Required work =
An exact copy of every entry below is required, and no picture may appear in it.

Available data =
________

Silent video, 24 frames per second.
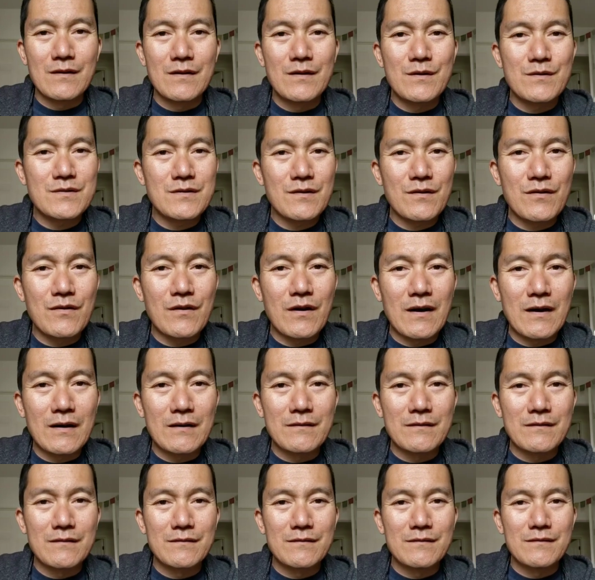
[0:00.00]
Here's a thought.
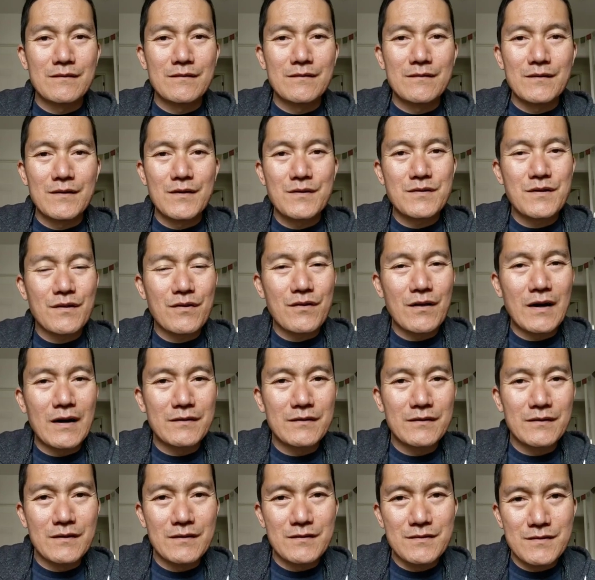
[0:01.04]
Here's a thought
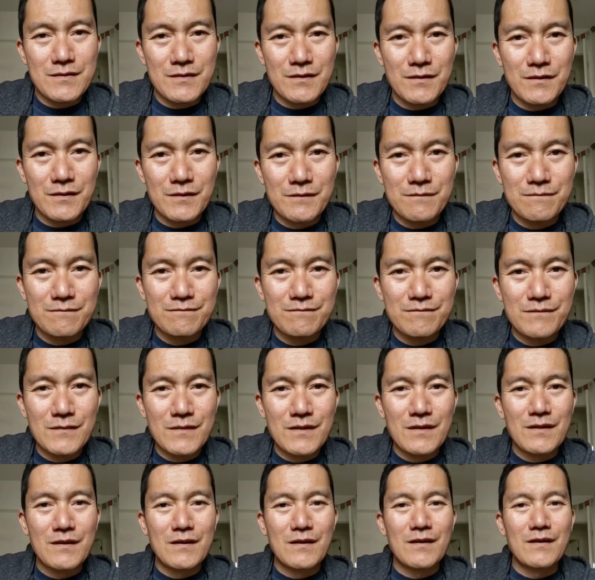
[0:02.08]
to consider.
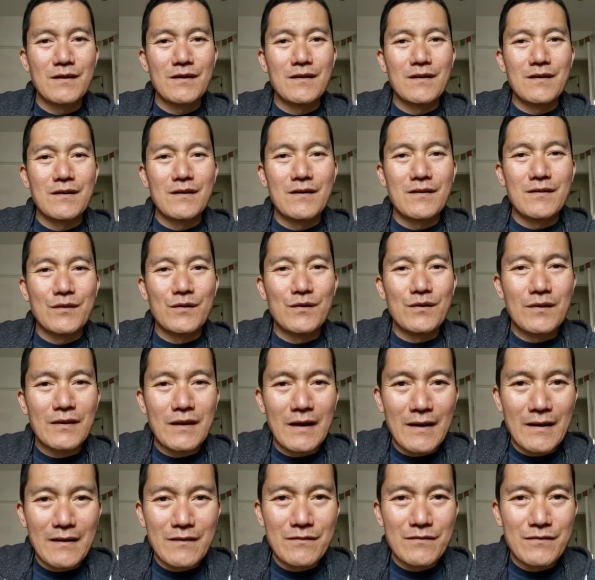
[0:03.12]
Your
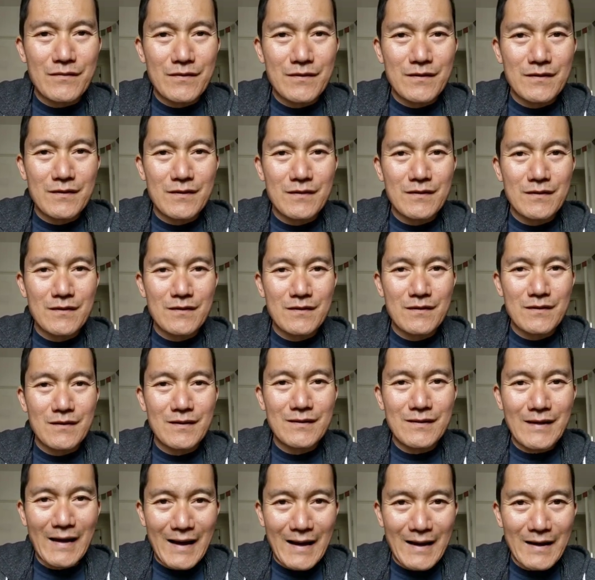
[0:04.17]
life
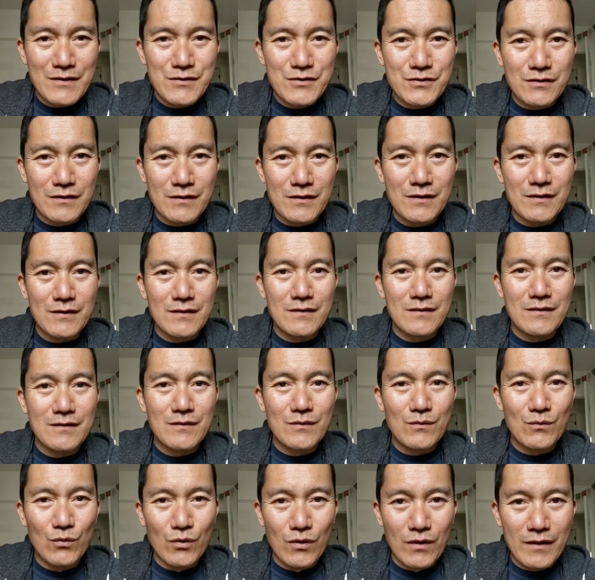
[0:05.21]
is actually
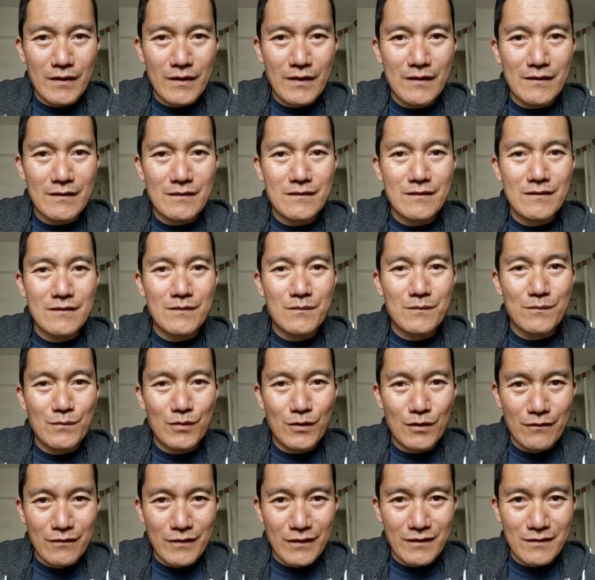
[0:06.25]
working
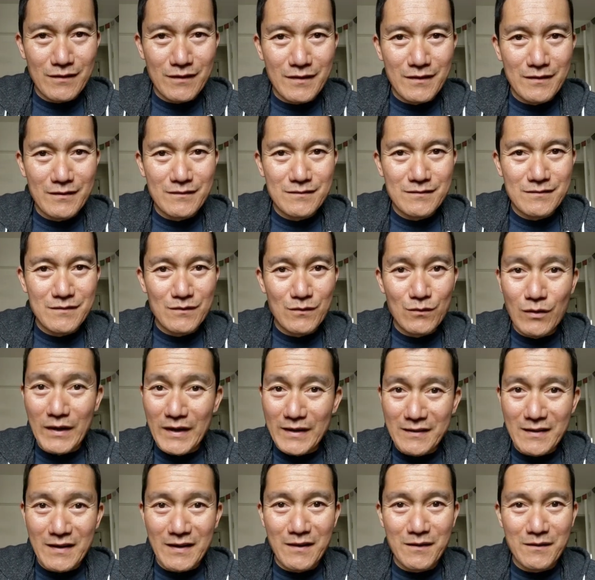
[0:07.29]
perfectly
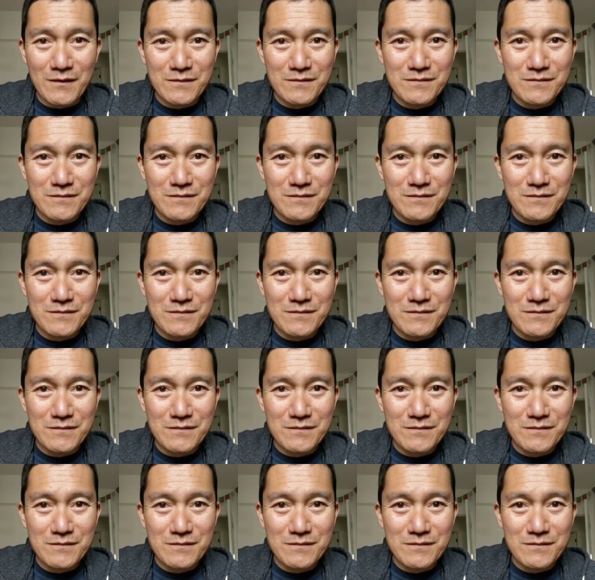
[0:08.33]
right now.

________

Response =
Silent video, 24 frames per second.
[0:00.00]
Here's a thought.
[0:01.04]
Here's a thought
[0:02.08]
to consider.
[0:03.12]
Your
[0:04.17]
life
[0:05.21]
is actually
[0:06.25]
working
[0:07.29]
perfectly
[0:08.33]
right now.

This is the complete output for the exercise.